Location
- Country: Australia

Physical characteristics
- • elevation: 500 m (1,640 ft)
- • location: De Grey River
- • elevation: 123 m (404 ft)
- Length: 296 km (184 mi)
- Basin size: 875.2 km^{2} (337.9 sq mi)
- • average: 62,410 ML/a (1.978 m^{3}/s; 69.84 cu ft/s)

= Nullagine River =

River in Pilbara region of Western Australia

The Nullagine River is a river in the Pilbara region of Western Australia.

The headwaters of the river rise south of Bonney Downs and then flow in a northerly direction.
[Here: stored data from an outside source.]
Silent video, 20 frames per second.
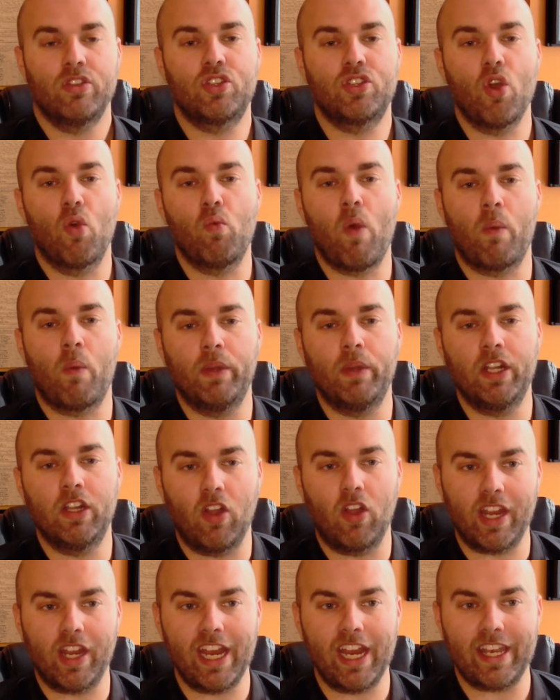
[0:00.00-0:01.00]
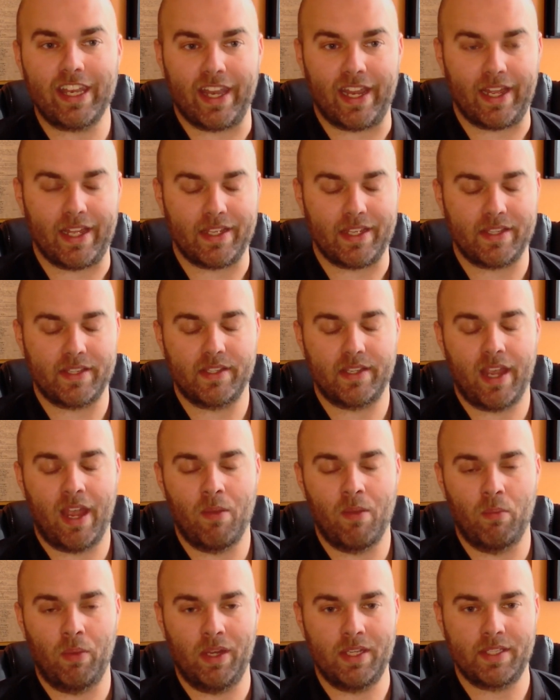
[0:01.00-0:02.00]
So when we look at this
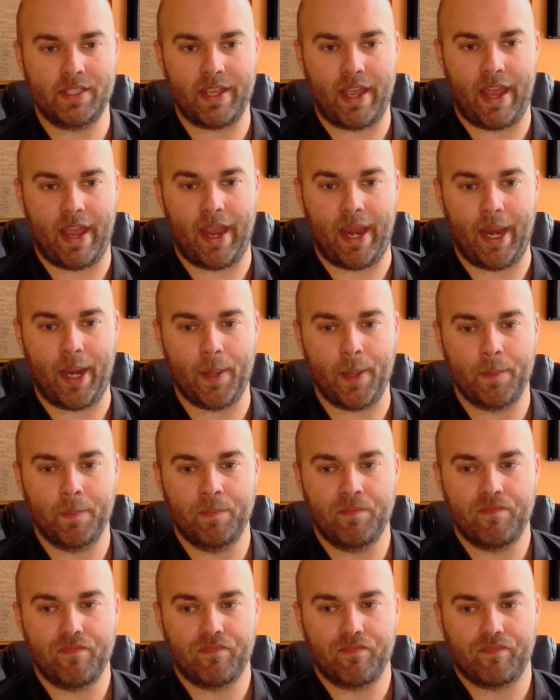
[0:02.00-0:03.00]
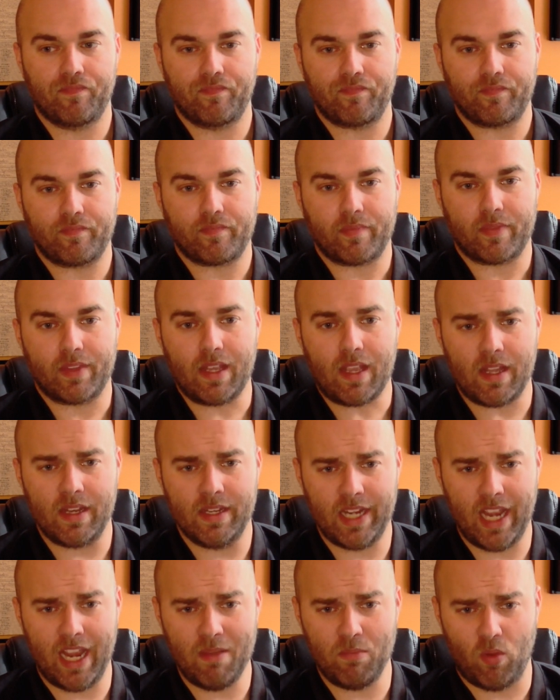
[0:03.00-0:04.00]
and we say
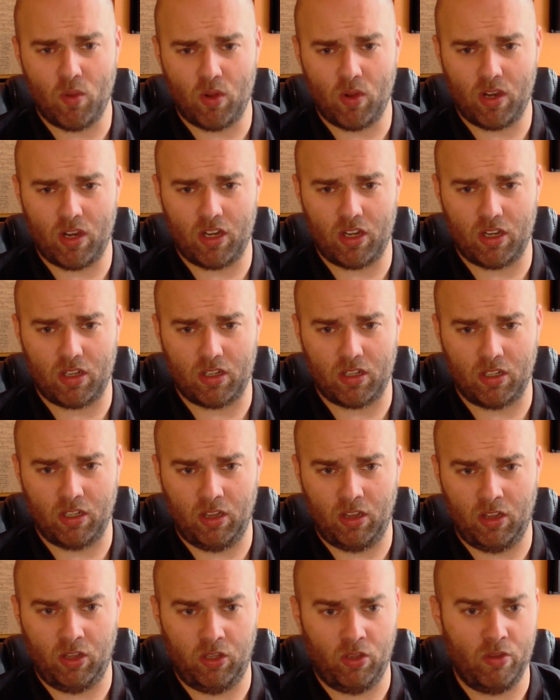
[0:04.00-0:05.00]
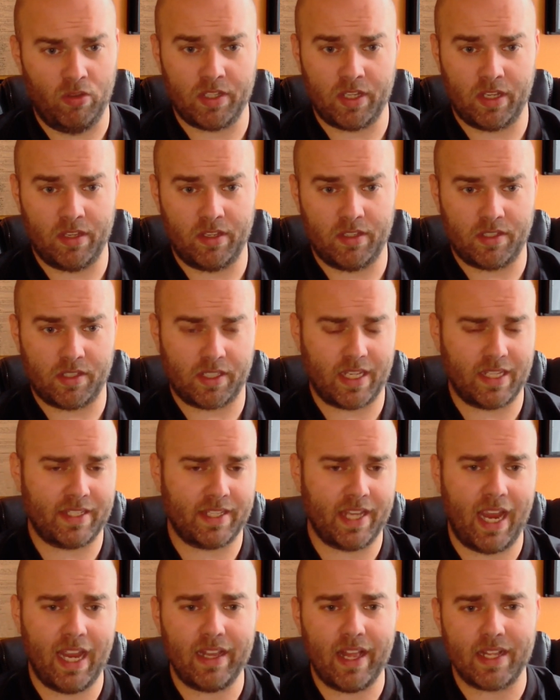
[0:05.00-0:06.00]
Dan Moore loses,
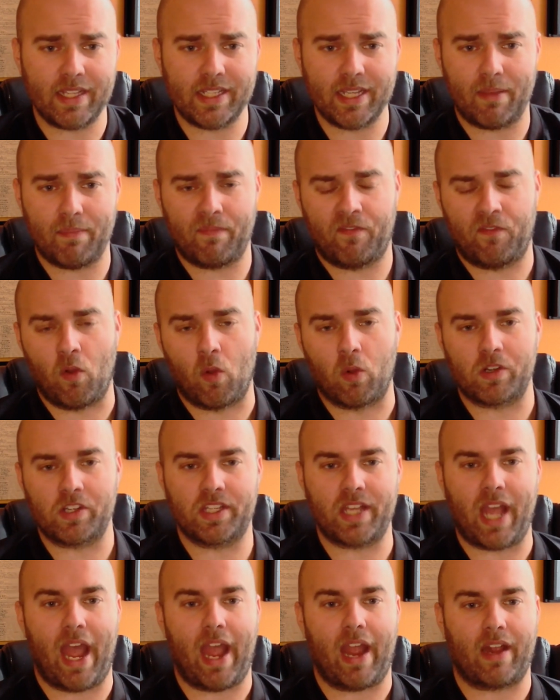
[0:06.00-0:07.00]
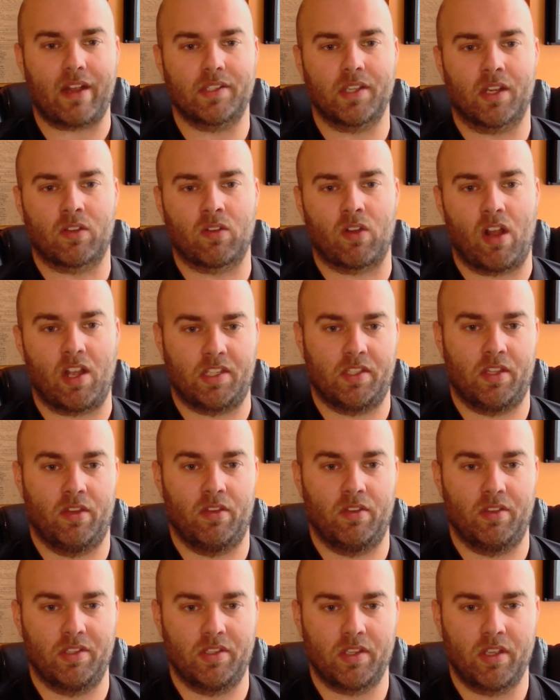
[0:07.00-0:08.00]
say he lets up 4 sacks across
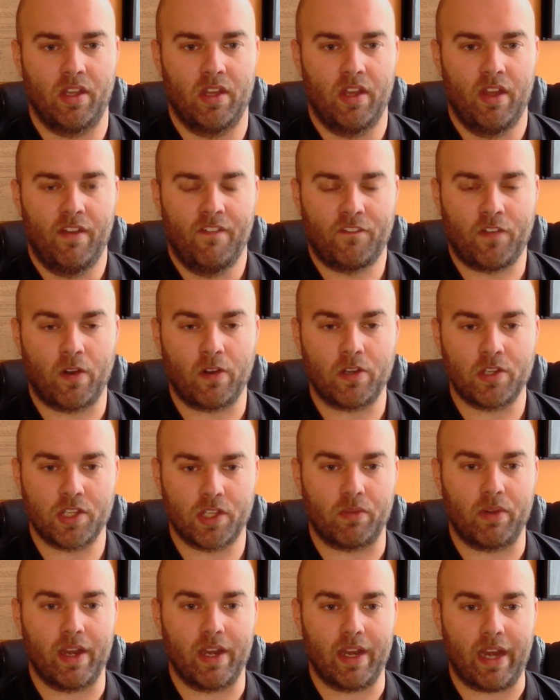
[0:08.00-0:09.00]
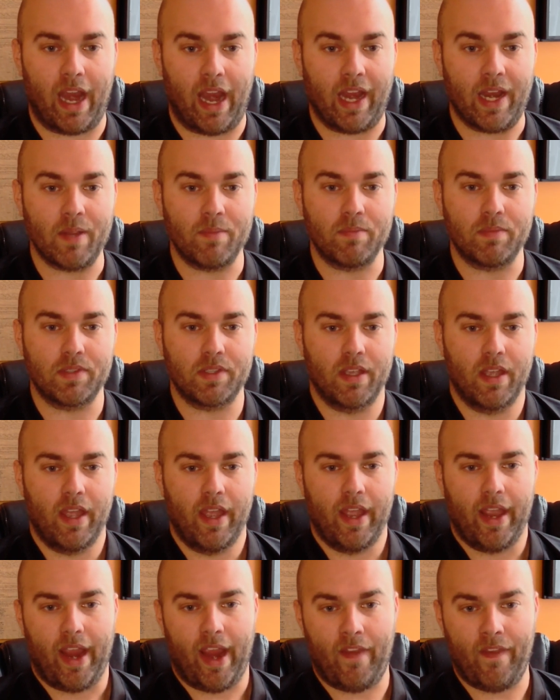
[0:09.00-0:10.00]
those first 3 games,
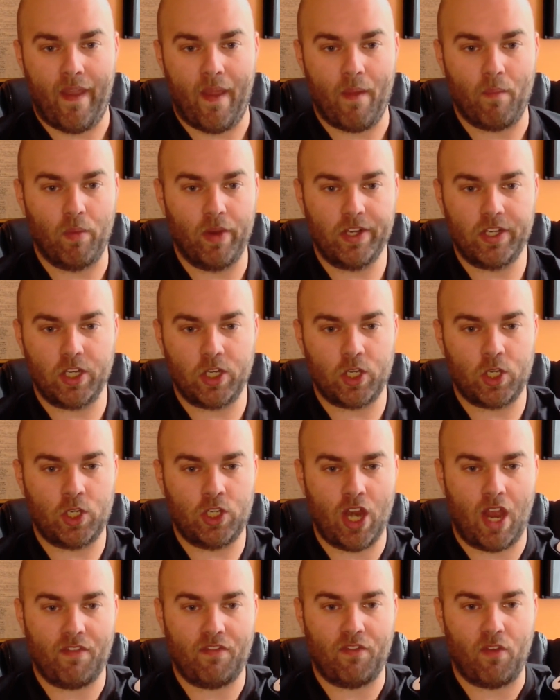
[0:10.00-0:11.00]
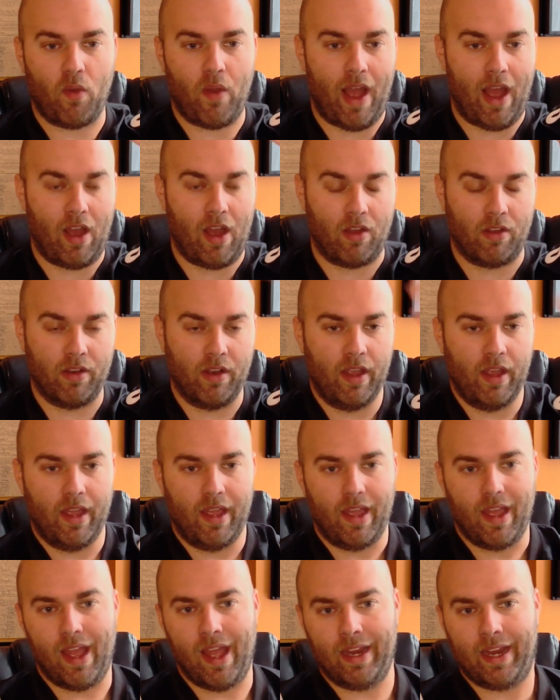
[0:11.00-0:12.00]
and then we just shuffle out
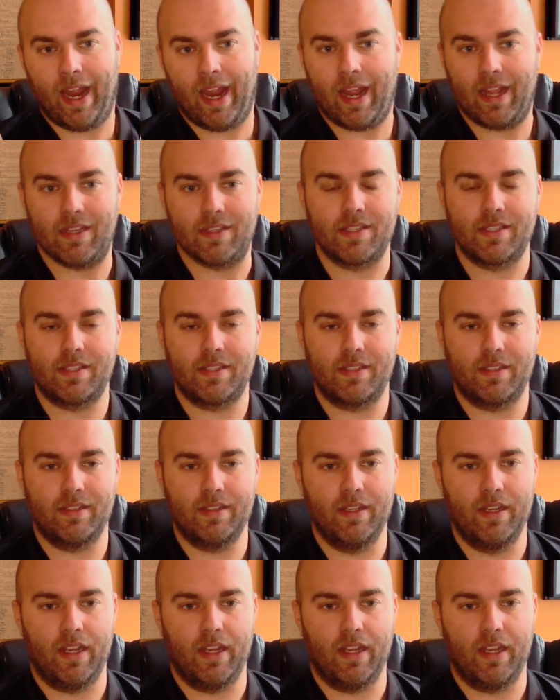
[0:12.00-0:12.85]
against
The river crosses the Marble Bar road at Nullagine and continues to flow in a north-easterly direction until it merges with the Oakover River to form the De Grey River. The river is bounded by the Chichester Range in the south.

The river flows through several permanent pools on its journey, including Garden Pool, Rock Pool, Tumbinna Pool and Cordooin Pool.

The river periodically floods during the wet season and can cut roads in the area as a result.

The Nullagine river has 19 tributaries, including Beaton Creek, Bookabunna Creek, Walgunya Creek, Wild Dog Creek and Connabunna Creek.

The name of the river is an Indigenous Australian word that was first recorded as Ngullagine in the 1880s. The meaning of the word is not known.